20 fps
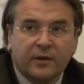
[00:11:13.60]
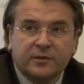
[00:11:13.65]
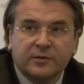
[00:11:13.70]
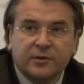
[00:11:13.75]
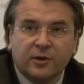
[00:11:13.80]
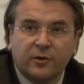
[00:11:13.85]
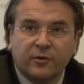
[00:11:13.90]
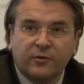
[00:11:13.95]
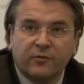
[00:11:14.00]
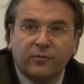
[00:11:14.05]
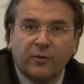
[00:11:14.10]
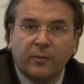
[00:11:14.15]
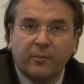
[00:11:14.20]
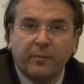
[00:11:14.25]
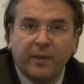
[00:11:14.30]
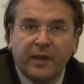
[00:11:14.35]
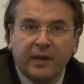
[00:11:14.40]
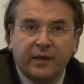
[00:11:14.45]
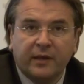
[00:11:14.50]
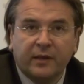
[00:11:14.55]
So for
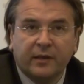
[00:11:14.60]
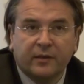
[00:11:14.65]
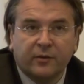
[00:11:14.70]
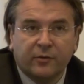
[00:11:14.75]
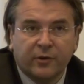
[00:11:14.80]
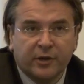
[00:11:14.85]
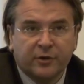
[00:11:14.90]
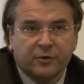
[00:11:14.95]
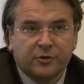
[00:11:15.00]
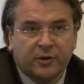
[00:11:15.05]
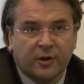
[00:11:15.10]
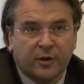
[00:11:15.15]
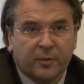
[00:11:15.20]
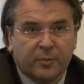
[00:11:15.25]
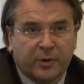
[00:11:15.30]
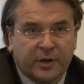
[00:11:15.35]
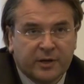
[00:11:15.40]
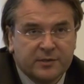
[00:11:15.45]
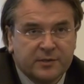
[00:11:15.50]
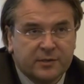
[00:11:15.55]
many regional
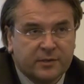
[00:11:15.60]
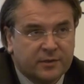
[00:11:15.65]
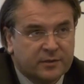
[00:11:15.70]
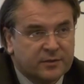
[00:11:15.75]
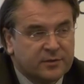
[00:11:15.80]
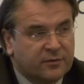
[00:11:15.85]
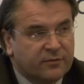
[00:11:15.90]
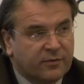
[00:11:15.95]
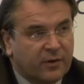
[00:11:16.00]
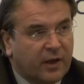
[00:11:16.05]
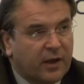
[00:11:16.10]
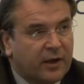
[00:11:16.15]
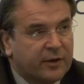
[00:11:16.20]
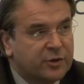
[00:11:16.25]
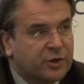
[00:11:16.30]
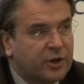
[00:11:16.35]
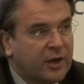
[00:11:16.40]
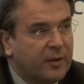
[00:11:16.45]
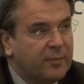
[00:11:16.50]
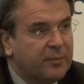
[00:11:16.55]
presidents of
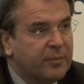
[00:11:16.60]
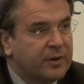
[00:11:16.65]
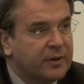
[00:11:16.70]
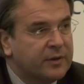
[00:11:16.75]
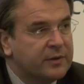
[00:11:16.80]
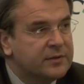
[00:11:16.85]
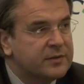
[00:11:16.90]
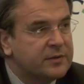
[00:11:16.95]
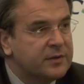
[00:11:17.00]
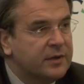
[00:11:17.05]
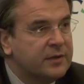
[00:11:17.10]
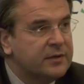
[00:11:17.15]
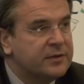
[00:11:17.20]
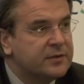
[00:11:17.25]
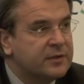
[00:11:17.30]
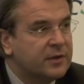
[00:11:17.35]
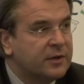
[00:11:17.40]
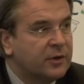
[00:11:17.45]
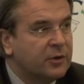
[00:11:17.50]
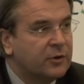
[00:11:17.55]
large companies,
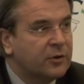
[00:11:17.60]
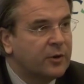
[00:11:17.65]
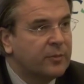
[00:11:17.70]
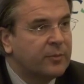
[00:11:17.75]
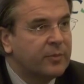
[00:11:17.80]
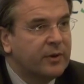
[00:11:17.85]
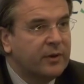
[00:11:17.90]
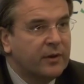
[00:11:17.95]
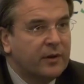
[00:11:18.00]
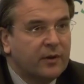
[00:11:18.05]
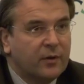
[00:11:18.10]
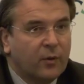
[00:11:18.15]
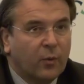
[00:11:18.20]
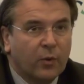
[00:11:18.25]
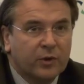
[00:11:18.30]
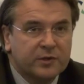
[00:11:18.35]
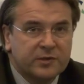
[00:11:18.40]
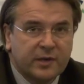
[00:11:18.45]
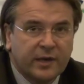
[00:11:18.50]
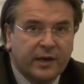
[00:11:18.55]
Eastern Europe
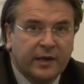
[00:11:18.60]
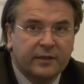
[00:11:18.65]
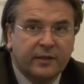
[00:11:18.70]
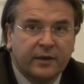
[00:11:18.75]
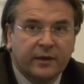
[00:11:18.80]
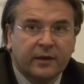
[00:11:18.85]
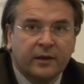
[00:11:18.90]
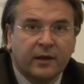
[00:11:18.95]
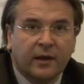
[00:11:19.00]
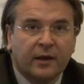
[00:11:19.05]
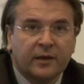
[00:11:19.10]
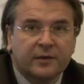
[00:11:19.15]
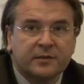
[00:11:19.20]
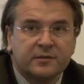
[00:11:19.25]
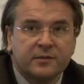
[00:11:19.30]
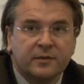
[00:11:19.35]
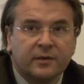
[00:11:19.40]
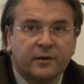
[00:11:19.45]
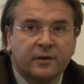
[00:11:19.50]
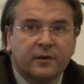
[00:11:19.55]
was a headache
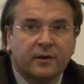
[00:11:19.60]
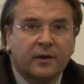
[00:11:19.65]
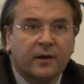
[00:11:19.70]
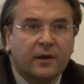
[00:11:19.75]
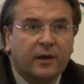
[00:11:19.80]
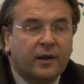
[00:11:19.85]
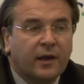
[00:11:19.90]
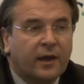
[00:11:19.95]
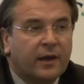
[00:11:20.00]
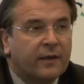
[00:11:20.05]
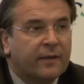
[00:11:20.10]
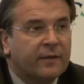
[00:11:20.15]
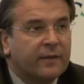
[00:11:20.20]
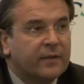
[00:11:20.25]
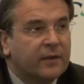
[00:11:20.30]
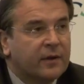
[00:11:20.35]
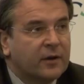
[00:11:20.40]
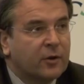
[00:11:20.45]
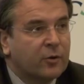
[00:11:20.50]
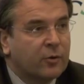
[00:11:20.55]
last year,
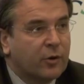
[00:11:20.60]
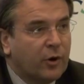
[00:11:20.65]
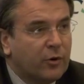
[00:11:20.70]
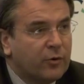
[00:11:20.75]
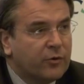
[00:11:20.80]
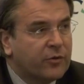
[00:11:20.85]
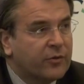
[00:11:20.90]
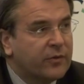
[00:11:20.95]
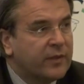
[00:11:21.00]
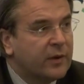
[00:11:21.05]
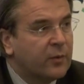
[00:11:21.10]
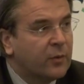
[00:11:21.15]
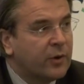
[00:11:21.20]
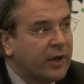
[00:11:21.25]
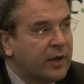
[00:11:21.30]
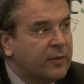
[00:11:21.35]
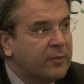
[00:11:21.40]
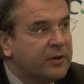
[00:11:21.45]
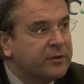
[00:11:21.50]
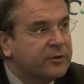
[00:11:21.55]
and the growth they were
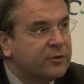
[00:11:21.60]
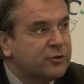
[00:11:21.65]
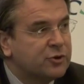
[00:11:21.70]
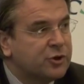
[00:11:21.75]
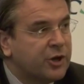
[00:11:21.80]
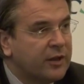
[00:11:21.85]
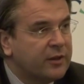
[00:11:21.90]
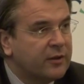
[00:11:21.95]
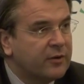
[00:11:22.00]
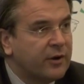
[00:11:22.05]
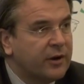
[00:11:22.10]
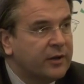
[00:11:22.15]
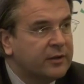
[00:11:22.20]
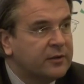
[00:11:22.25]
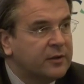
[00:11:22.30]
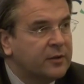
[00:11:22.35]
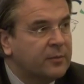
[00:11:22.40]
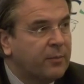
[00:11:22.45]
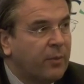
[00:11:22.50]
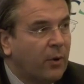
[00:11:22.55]
able to
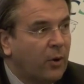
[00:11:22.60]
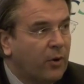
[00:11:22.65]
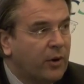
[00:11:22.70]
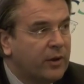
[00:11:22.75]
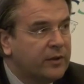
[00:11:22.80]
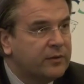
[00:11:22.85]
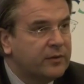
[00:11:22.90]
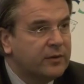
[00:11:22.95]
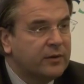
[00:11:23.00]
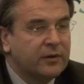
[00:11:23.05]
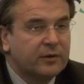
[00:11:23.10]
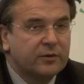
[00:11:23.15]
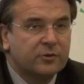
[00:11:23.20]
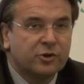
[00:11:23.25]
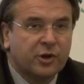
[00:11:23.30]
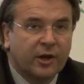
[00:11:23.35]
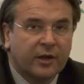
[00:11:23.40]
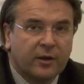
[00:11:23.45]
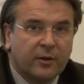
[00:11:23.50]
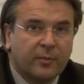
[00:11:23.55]
generate in Poland,
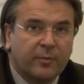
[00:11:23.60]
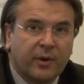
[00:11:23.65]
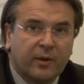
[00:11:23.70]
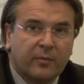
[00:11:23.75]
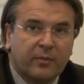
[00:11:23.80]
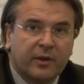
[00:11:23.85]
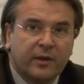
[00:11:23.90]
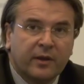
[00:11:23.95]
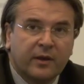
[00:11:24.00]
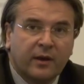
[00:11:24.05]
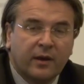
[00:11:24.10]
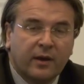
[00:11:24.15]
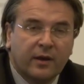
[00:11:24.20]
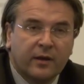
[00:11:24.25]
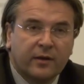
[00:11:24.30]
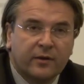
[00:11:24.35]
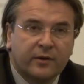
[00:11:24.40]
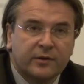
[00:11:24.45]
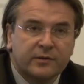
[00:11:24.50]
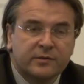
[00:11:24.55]
Czech Republic,
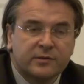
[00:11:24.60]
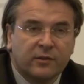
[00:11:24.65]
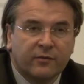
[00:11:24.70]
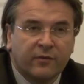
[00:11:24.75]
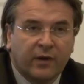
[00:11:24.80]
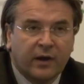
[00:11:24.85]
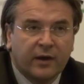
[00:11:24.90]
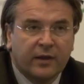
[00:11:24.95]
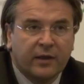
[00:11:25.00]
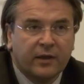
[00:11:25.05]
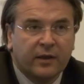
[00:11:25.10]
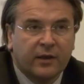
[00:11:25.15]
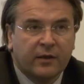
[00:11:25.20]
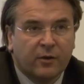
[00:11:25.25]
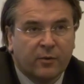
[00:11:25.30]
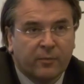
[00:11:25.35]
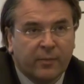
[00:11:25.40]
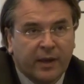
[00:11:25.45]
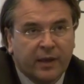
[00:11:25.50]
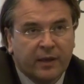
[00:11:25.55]
Hungary, Slovakia,
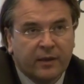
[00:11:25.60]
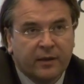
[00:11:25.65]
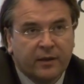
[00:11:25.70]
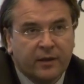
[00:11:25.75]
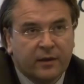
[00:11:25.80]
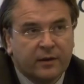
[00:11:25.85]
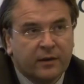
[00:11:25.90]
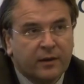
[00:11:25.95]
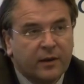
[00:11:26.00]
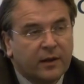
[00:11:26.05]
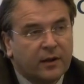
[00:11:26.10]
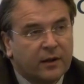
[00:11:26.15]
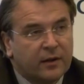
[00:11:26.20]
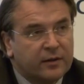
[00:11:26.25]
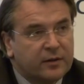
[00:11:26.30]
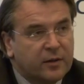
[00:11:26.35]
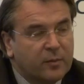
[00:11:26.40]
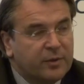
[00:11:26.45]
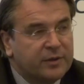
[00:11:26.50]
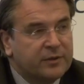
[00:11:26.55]
Romania,
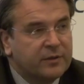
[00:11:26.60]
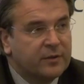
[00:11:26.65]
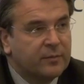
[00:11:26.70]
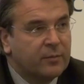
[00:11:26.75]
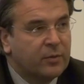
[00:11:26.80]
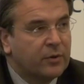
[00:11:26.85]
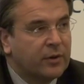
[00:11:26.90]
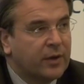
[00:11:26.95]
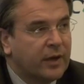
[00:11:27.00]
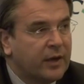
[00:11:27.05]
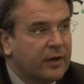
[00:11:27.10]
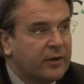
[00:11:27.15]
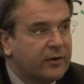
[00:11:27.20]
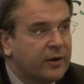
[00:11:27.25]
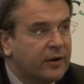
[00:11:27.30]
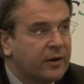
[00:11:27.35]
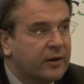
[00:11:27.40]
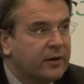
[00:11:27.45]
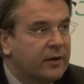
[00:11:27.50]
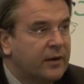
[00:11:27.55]
little bit in
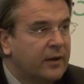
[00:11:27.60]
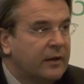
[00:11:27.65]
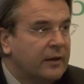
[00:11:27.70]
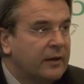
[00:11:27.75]
Bulgaria,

---------------

Set the records down again exactly, with no pictures.

### Reply
20 fps
[00:11:13.60]
[00:11:13.65]
[00:11:13.70]
[00:11:13.75]
[00:11:13.80]
[00:11:13.85]
[00:11:13.90]
[00:11:13.95]
[00:11:14.00]
[00:11:14.05]
[00:11:14.10]
[00:11:14.15]
[00:11:14.20]
[00:11:14.25]
[00:11:14.30]
[00:11:14.35]
[00:11:14.40]
[00:11:14.45]
[00:11:14.50]
[00:11:14.55]
So for
[00:11:14.60]
[00:11:14.65]
[00:11:14.70]
[00:11:14.75]
[00:11:14.80]
[00:11:14.85]
[00:11:14.90]
[00:11:14.95]
[00:11:15.00]
[00:11:15.05]
[00:11:15.10]
[00:11:15.15]
[00:11:15.20]
[00:11:15.25]
[00:11:15.30]
[00:11:15.35]
[00:11:15.40]
[00:11:15.45]
[00:11:15.50]
[00:11:15.55]
many regional
[00:11:15.60]
[00:11:15.65]
[00:11:15.70]
[00:11:15.75]
[00:11:15.80]
[00:11:15.85]
[00:11:15.90]
[00:11:15.95]
[00:11:16.00]
[00:11:16.05]
[00:11:16.10]
[00:11:16.15]
[00:11:16.20]
[00:11:16.25]
[00:11:16.30]
[00:11:16.35]
[00:11:16.40]
[00:11:16.45]
[00:11:16.50]
[00:11:16.55]
presidents of
[00:11:16.60]
[00:11:16.65]
[00:11:16.70]
[00:11:16.75]
[00:11:16.80]
[00:11:16.85]
[00:11:16.90]
[00:11:16.95]
[00:11:17.00]
[00:11:17.05]
[00:11:17.10]
[00:11:17.15]
[00:11:17.20]
[00:11:17.25]
[00:11:17.30]
[00:11:17.35]
[00:11:17.40]
[00:11:17.45]
[00:11:17.50]
[00:11:17.55]
large companies,
[00:11:17.60]
[00:11:17.65]
[00:11:17.70]
[00:11:17.75]
[00:11:17.80]
[00:11:17.85]
[00:11:17.90]
[00:11:17.95]
[00:11:18.00]
[00:11:18.05]
[00:11:18.10]
[00:11:18.15]
[00:11:18.20]
[00:11:18.25]
[00:11:18.30]
[00:11:18.35]
[00:11:18.40]
[00:11:18.45]
[00:11:18.50]
[00:11:18.55]
Eastern Europe
[00:11:18.60]
[00:11:18.65]
[00:11:18.70]
[00:11:18.75]
[00:11:18.80]
[00:11:18.85]
[00:11:18.90]
[00:11:18.95]
[00:11:19.00]
[00:11:19.05]
[00:11:19.10]
[00:11:19.15]
[00:11:19.20]
[00:11:19.25]
[00:11:19.30]
[00:11:19.35]
[00:11:19.40]
[00:11:19.45]
[00:11:19.50]
[00:11:19.55]
was a headache
[00:11:19.60]
[00:11:19.65]
[00:11:19.70]
[00:11:19.75]
[00:11:19.80]
[00:11:19.85]
[00:11:19.90]
[00:11:19.95]
[00:11:20.00]
[00:11:20.05]
[00:11:20.10]
[00:11:20.15]
[00:11:20.20]
[00:11:20.25]
[00:11:20.30]
[00:11:20.35]
[00:11:20.40]
[00:11:20.45]
[00:11:20.50]
[00:11:20.55]
last year,
[00:11:20.60]
[00:11:20.65]
[00:11:20.70]
[00:11:20.75]
[00:11:20.80]
[00:11:20.85]
[00:11:20.90]
[00:11:20.95]
[00:11:21.00]
[00:11:21.05]
[00:11:21.10]
[00:11:21.15]
[00:11:21.20]
[00:11:21.25]
[00:11:21.30]
[00:11:21.35]
[00:11:21.40]
[00:11:21.45]
[00:11:21.50]
[00:11:21.55]
and the growth they were
[00:11:21.60]
[00:11:21.65]
[00:11:21.70]
[00:11:21.75]
[00:11:21.80]
[00:11:21.85]
[00:11:21.90]
[00:11:21.95]
[00:11:22.00]
[00:11:22.05]
[00:11:22.10]
[00:11:22.15]
[00:11:22.20]
[00:11:22.25]
[00:11:22.30]
[00:11:22.35]
[00:11:22.40]
[00:11:22.45]
[00:11:22.50]
[00:11:22.55]
able to
[00:11:22.60]
[00:11:22.65]
[00:11:22.70]
[00:11:22.75]
[00:11:22.80]
[00:11:22.85]
[00:11:22.90]
[00:11:22.95]
[00:11:23.00]
[00:11:23.05]
[00:11:23.10]
[00:11:23.15]
[00:11:23.20]
[00:11:23.25]
[00:11:23.30]
[00:11:23.35]
[00:11:23.40]
[00:11:23.45]
[00:11:23.50]
[00:11:23.55]
generate in Poland,
[00:11:23.60]
[00:11:23.65]
[00:11:23.70]
[00:11:23.75]
[00:11:23.80]
[00:11:23.85]
[00:11:23.90]
[00:11:23.95]
[00:11:24.00]
[00:11:24.05]
[00:11:24.10]
[00:11:24.15]
[00:11:24.20]
[00:11:24.25]
[00:11:24.30]
[00:11:24.35]
[00:11:24.40]
[00:11:24.45]
[00:11:24.50]
[00:11:24.55]
Czech Republic,
[00:11:24.60]
[00:11:24.65]
[00:11:24.70]
[00:11:24.75]
[00:11:24.80]
[00:11:24.85]
[00:11:24.90]
[00:11:24.95]
[00:11:25.00]
[00:11:25.05]
[00:11:25.10]
[00:11:25.15]
[00:11:25.20]
[00:11:25.25]
[00:11:25.30]
[00:11:25.35]
[00:11:25.40]
[00:11:25.45]
[00:11:25.50]
[00:11:25.55]
Hungary, Slovakia,
[00:11:25.60]
[00:11:25.65]
[00:11:25.70]
[00:11:25.75]
[00:11:25.80]
[00:11:25.85]
[00:11:25.90]
[00:11:25.95]
[00:11:26.00]
[00:11:26.05]
[00:11:26.10]
[00:11:26.15]
[00:11:26.20]
[00:11:26.25]
[00:11:26.30]
[00:11:26.35]
[00:11:26.40]
[00:11:26.45]
[00:11:26.50]
[00:11:26.55]
Romania,
[00:11:26.60]
[00:11:26.65]
[00:11:26.70]
[00:11:26.75]
[00:11:26.80]
[00:11:26.85]
[00:11:26.90]
[00:11:26.95]
[00:11:27.00]
[00:11:27.05]
[00:11:27.10]
[00:11:27.15]
[00:11:27.20]
[00:11:27.25]
[00:11:27.30]
[00:11:27.35]
[00:11:27.40]
[00:11:27.45]
[00:11:27.50]
[00:11:27.55]
little bit in
[00:11:27.60]
[00:11:27.65]
[00:11:27.70]
[00:11:27.75]
Bulgaria,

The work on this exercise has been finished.